My work focusses on solving practical clinical problems in mental health through the use of readily available datasets through advanced data science techniques.

As a psychiatrist and a data scientist, I have been able to use the great wealth of clinical electronic patient records from mental health hospitals and secondary mental health Trusts in order to characterise the inflammatory and cardiometabolic landscape of severe and enduring mental illness, as well as to produce clinically useful risk prediction models.
 

Project aims

Applicants to this scheme will be allowed to create their own project within the area of digital psychiatry and risk prediction modelling, and will be supported to

a) come up with a clinically relevant question that the available datasets can answer;

b) train in bioinformatic, computational and statistical techniques needed to manage and analyse the data;

c) answer the questions and start the process of moving towards patient benefit.

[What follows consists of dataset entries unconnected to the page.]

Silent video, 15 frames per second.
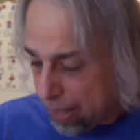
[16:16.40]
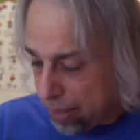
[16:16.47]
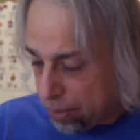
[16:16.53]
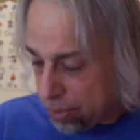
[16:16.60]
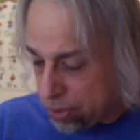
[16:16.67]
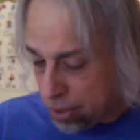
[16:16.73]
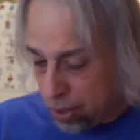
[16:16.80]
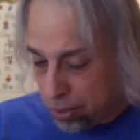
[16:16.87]

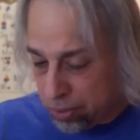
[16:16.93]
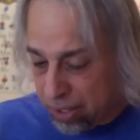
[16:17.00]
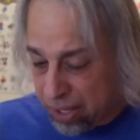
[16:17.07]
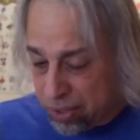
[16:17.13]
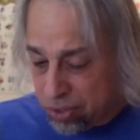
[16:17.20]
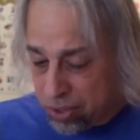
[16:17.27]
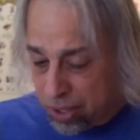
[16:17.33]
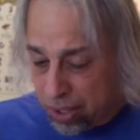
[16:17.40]
So
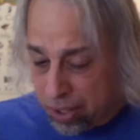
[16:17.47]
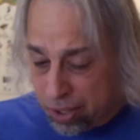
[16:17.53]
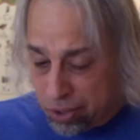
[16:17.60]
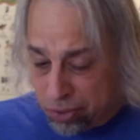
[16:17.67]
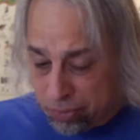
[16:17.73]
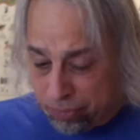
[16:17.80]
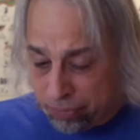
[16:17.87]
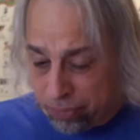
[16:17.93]
this
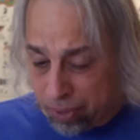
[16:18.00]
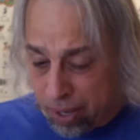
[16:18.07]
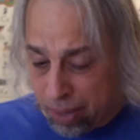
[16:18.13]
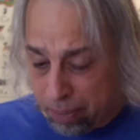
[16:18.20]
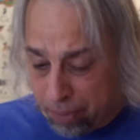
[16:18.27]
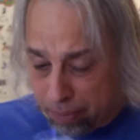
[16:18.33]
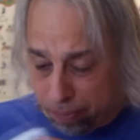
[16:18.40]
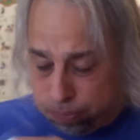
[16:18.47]
is
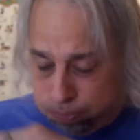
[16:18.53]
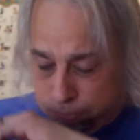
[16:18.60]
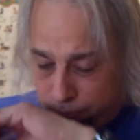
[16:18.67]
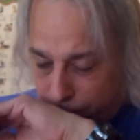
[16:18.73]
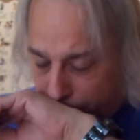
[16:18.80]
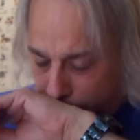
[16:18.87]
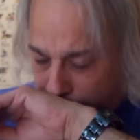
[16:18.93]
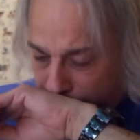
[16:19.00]
from
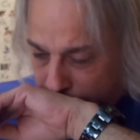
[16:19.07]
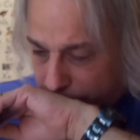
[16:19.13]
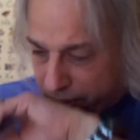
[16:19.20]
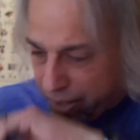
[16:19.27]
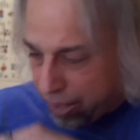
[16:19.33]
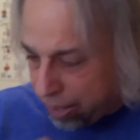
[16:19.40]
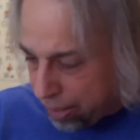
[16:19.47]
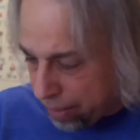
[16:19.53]

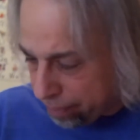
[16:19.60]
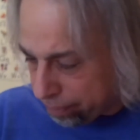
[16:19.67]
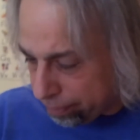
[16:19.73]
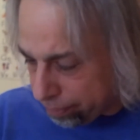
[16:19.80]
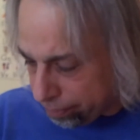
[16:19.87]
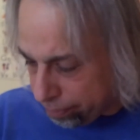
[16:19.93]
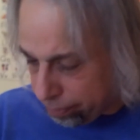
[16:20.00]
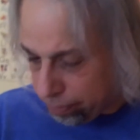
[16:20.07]
the
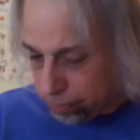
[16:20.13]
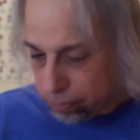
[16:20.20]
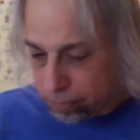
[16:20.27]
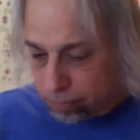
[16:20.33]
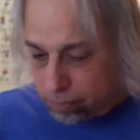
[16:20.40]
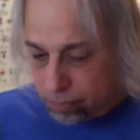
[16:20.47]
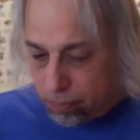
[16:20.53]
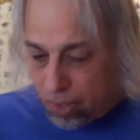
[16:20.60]

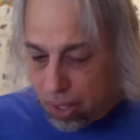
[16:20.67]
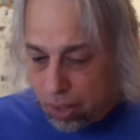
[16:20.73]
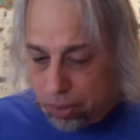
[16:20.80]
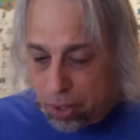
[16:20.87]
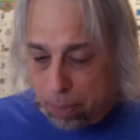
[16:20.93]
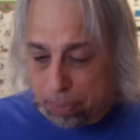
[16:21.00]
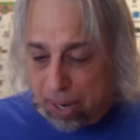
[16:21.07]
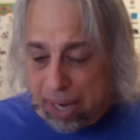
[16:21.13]

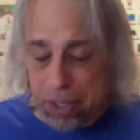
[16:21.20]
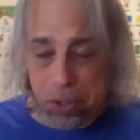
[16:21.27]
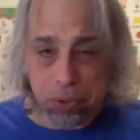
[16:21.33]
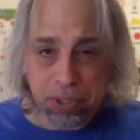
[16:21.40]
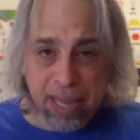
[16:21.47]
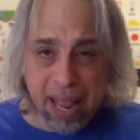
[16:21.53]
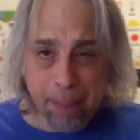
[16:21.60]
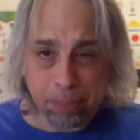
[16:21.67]
brand new
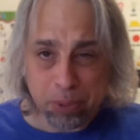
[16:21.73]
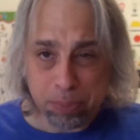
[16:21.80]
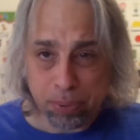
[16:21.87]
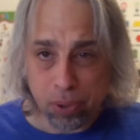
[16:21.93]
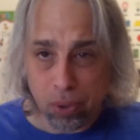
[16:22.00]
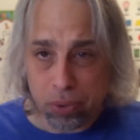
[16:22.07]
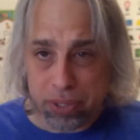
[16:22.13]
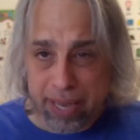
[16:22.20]
Topps
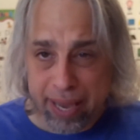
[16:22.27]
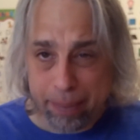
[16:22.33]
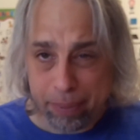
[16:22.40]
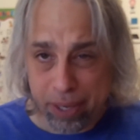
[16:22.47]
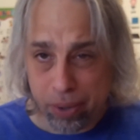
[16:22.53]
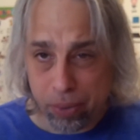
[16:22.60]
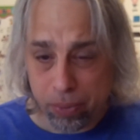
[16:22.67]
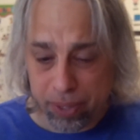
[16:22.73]
Pro
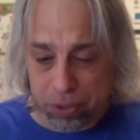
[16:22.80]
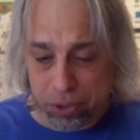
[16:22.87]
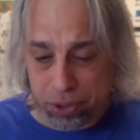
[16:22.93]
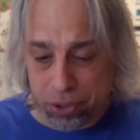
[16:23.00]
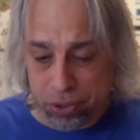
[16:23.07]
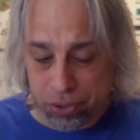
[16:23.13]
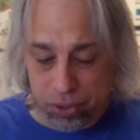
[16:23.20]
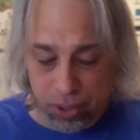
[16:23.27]
debut, which
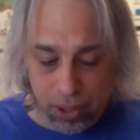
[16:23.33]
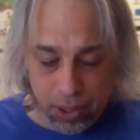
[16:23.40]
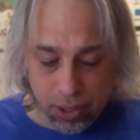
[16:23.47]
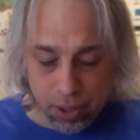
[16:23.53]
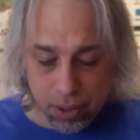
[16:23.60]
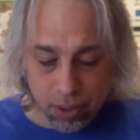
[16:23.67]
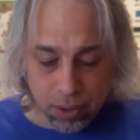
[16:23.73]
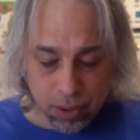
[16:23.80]
is
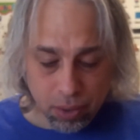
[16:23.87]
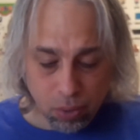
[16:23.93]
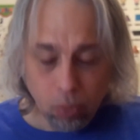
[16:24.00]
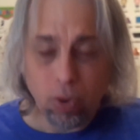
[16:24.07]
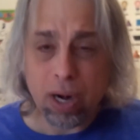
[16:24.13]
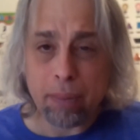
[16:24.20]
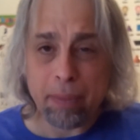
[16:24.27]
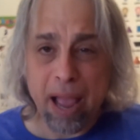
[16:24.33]

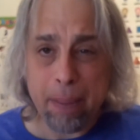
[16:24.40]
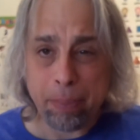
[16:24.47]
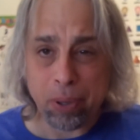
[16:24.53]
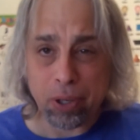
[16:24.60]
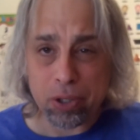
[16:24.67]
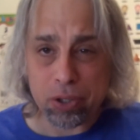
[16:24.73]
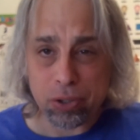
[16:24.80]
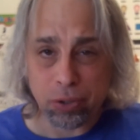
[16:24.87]
one of my
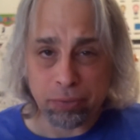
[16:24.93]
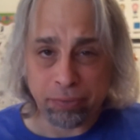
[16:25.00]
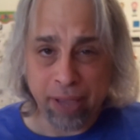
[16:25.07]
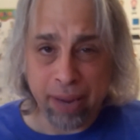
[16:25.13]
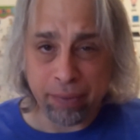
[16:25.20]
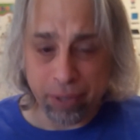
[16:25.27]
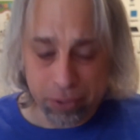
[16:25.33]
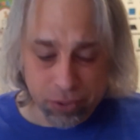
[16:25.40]
personal
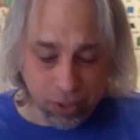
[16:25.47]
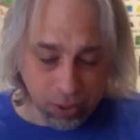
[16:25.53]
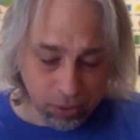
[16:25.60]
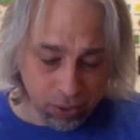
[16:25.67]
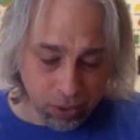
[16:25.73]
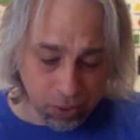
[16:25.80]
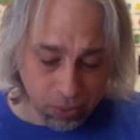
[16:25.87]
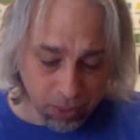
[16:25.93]
favorites,
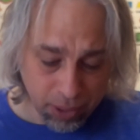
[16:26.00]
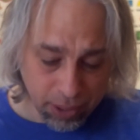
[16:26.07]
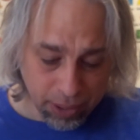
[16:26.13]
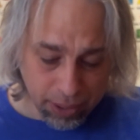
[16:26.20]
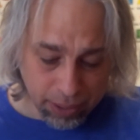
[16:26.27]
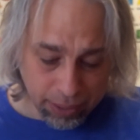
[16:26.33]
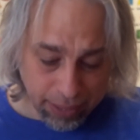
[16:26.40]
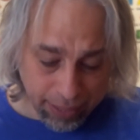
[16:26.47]
although
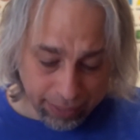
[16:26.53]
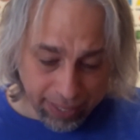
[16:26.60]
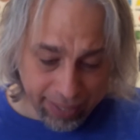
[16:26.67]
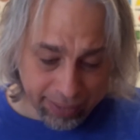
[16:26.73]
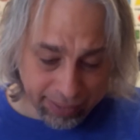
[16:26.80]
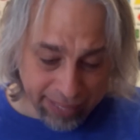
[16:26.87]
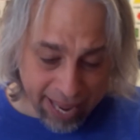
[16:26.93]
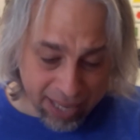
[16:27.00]
I
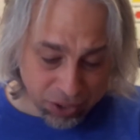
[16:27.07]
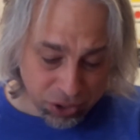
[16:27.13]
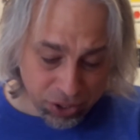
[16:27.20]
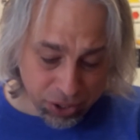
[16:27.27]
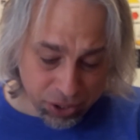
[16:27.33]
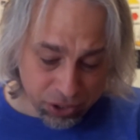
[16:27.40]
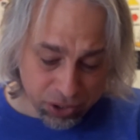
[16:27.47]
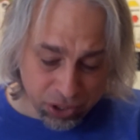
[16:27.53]
liked last
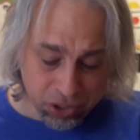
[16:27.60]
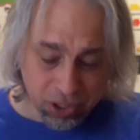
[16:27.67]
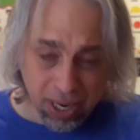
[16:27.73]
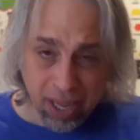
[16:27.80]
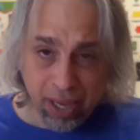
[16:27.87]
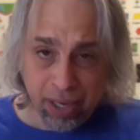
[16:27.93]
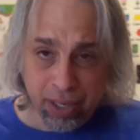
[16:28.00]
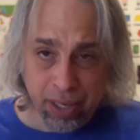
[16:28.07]
year's
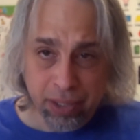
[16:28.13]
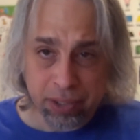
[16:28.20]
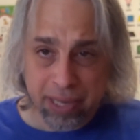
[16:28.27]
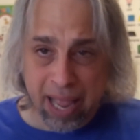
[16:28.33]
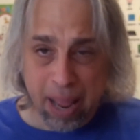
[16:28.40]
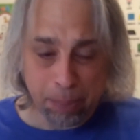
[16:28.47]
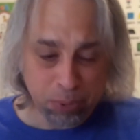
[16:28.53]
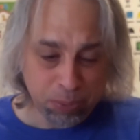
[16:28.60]
design on
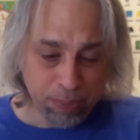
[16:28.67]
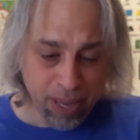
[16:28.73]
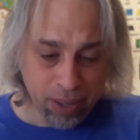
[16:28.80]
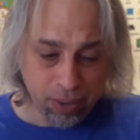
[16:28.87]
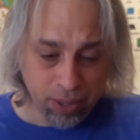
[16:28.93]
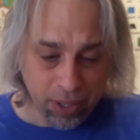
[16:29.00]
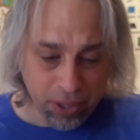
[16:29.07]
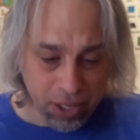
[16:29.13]
Topps
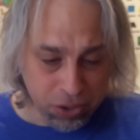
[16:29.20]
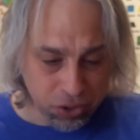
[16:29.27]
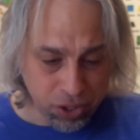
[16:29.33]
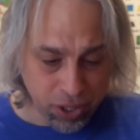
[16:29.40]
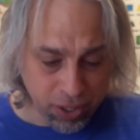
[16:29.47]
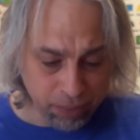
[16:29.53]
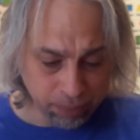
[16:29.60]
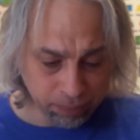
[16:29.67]
better than this
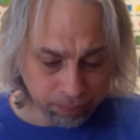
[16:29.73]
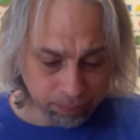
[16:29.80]
year.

The applicant will be able to work with several datasets, as needed:

  • Large electronic health record datasets from UK-based NHS Trusts for secondary mental health;
  • The emerging Early Psychosis Mission clinical, records, and ‘omic dataset;
  • Large primary care (GP) record datasets;
  • UK Biobank - comprising clinical, imaging, biochemical, genetic and other 'omic data for half a million UK residents;
  • GTEx and other transcriptomic/genomic datasets from different tissues.

PhD students working under my supervision will be co-supervised by Prof Murray.

Contact details

Dr Emanuele Osimo - efo22@cam.ac.uk

Opportunities

This project is open to applicants who want to do a:

  • PhD

Necessary attributes: being curious and interested in neuroscience - with an interest in using quantitative and computational research tools.
Ideal attributes: data science and/or bioinformatics skills. A psychology/neuroscience background.